Exercise instructions:
Return only the lines below starting at the line containing "[0:00.00-0:00.90]" and ending at the line containing "What the speaker", both included, exactly as they are and with no pictures.

Exercise inputs:
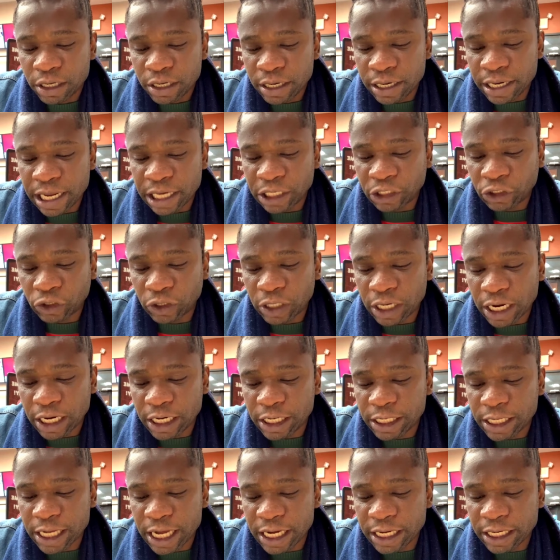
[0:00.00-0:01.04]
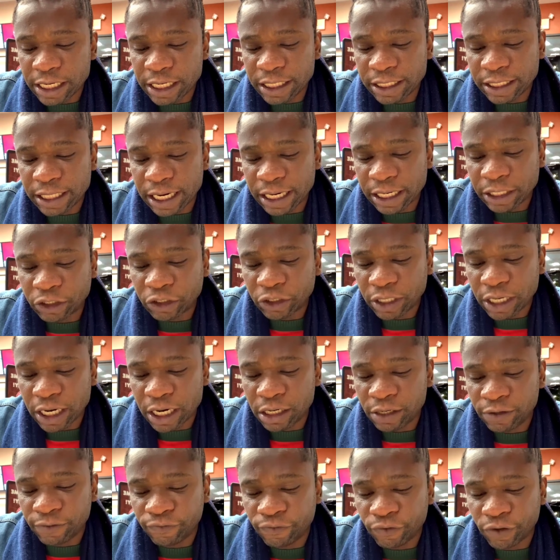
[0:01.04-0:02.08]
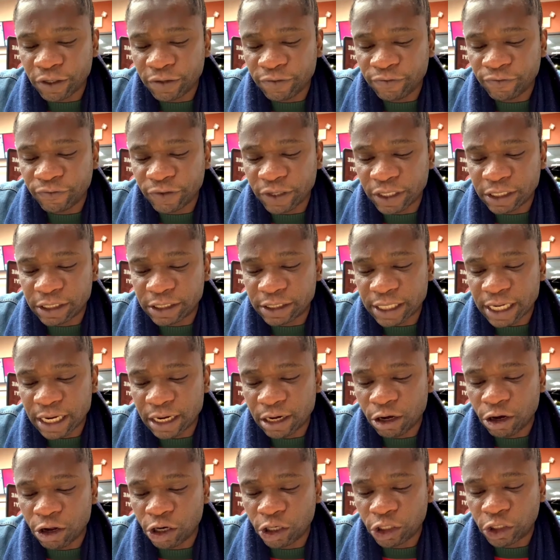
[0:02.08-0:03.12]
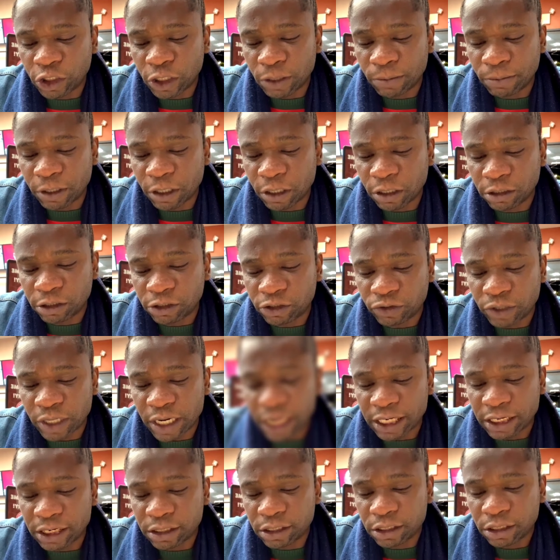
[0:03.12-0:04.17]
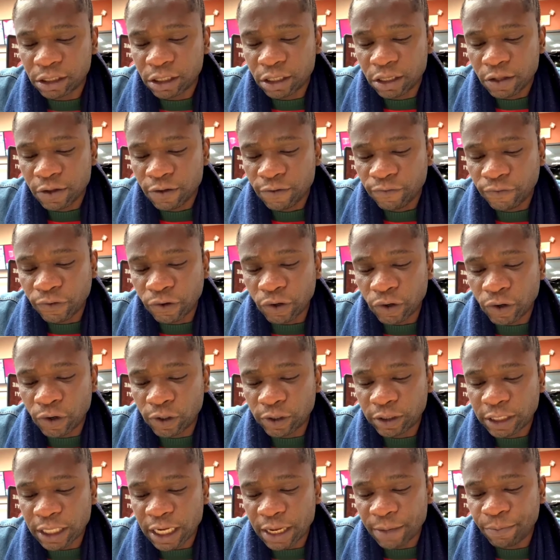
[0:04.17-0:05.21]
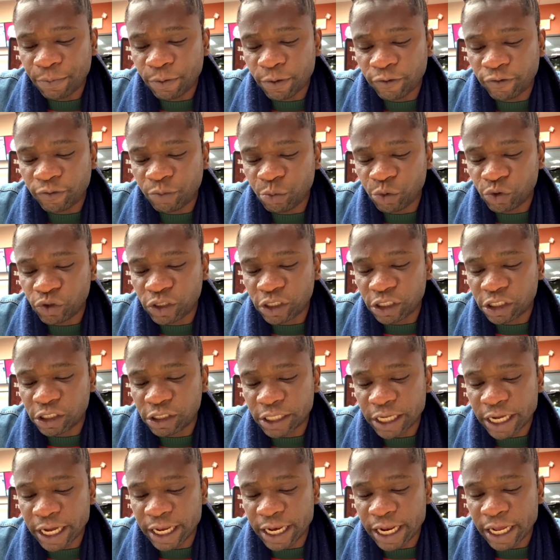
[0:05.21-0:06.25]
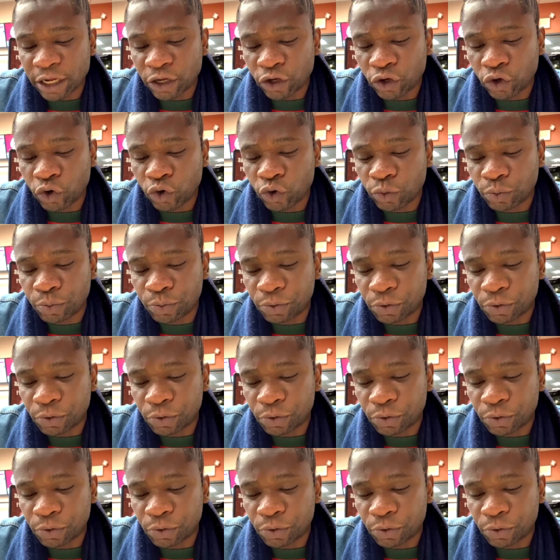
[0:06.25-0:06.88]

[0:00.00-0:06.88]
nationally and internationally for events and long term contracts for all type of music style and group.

==

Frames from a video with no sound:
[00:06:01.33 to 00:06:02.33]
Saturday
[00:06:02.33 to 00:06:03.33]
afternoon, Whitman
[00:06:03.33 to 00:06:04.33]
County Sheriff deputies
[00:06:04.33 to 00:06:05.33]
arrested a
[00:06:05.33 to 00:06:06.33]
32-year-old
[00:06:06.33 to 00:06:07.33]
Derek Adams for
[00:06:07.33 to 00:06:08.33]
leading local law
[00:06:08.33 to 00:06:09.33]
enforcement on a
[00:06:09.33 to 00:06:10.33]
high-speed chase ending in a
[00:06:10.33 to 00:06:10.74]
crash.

* * *

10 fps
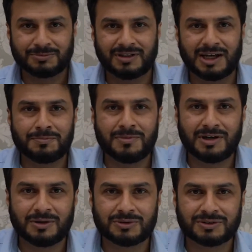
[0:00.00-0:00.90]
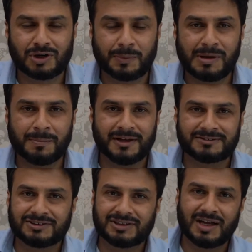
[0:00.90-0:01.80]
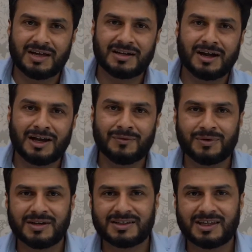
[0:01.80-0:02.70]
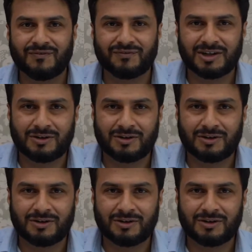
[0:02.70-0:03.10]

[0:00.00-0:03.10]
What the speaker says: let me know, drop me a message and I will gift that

Result of the task:
[0:00.00-0:00.90]
[0:00.90-0:01.80]
[0:01.80-0:02.70]
[0:02.70-0:03.10]

[0:00.00-0:03.10]
What the speaker says: let me know, drop me a message and I will gift that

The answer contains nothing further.